SR-D79113 · Issue 543721
Updated DisplayAttachment to handle SIngleClick download from Case Worker portal
Resolved in Pega Version 8.3.2
On using the script "pega.ui.HarnessActions.doAttachmentSingleClick" in the Worker portal to download attachments displayed within a screen flow, the entire application was hanging and no action was invoked even on clicking the Continue or Finish buttons of the screen flow. Whenever an attachment is downloaded using the script function pega.ui.HarnessActions.doAttachmentSingleClick() , an iframe is used and changetracker is called to communicate data between different iframes. However, the case worker portal is a single thread model while the manager and admin portals are multi threaded, which resulted in changetracker freezing on the worker portal.
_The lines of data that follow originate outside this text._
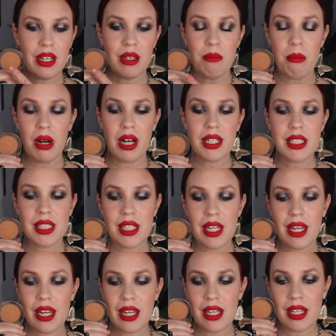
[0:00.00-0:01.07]

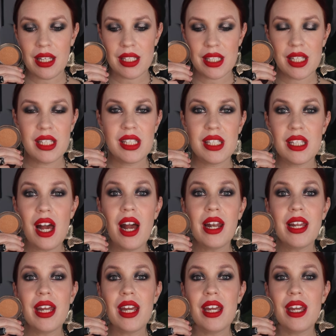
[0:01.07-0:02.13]
Embossing is
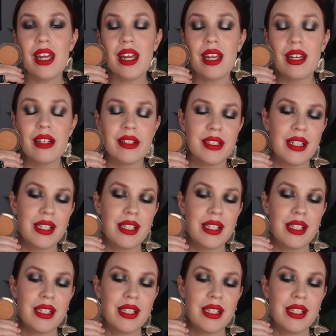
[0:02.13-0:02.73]
stunning.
To resolve this, the DisplayAttachment HTML rule has been updated to build the necessary changeTrackerMap for the worker portal.
SR-D80120 · Issue 544213
Custom attachment category parameter passed to dropdown
Resolved in Pega Version 8.3.2
Attempting to use the out-of-the-box “Attachments control” which was configured at design time to use a custom category where both the custom category and the section class were in the same work class resulted in the attachment category dropdown defaulting to “File” instead of the custom category. Investigation showed that the custom attachment category name configured on the control was missing in one of the pre-processing activities sequence. To resolve this, the activity Work-.pzInitAttachContent and the initAttachmentPage activity have been updated to pass the custom attachment category parameter.
SR-D31734 · Issue 515655
Cross-site scripting protection added for parameter page properties
Resolved in Pega Version 8.3.2
An cross-site scripting vulnerability was seen with the Edge browser when run on visibility on client check was enabled with dynamic layouts and some properties were accessed from parameter page. Because run on visibility on client check is not required in this scenario, is has been removed and the values will be accessed from the server instead.
SR-D33214 · Issue 514022
Added safeURL encoding for Japanese characters in attached filenames
Resolved in Pega Version 8.3.2
It was not possible to preview a Japanese-titled PDF file attached on a work object. Investigation showed that in case of Japanese characters, file names were not being correctly encoded during the fetch request when JBoss was used. The retrieval worked correctly under Tomcat. In order to ensure consistent encoding, the safeURL API will be used for constructing the URL and for the activities DisplayAttachFile and pzDownloadFromRepository which add the ContentDisposition header.
SR-D67321 · Issue 532627
ShowXML activity deprecated
Resolved in Pega Version 8.3.2
The activity @baseclass.ShowXML has been blocked for security reasons. If the functionality is needed, a a single line step of "Show-Applet-Data" may be used.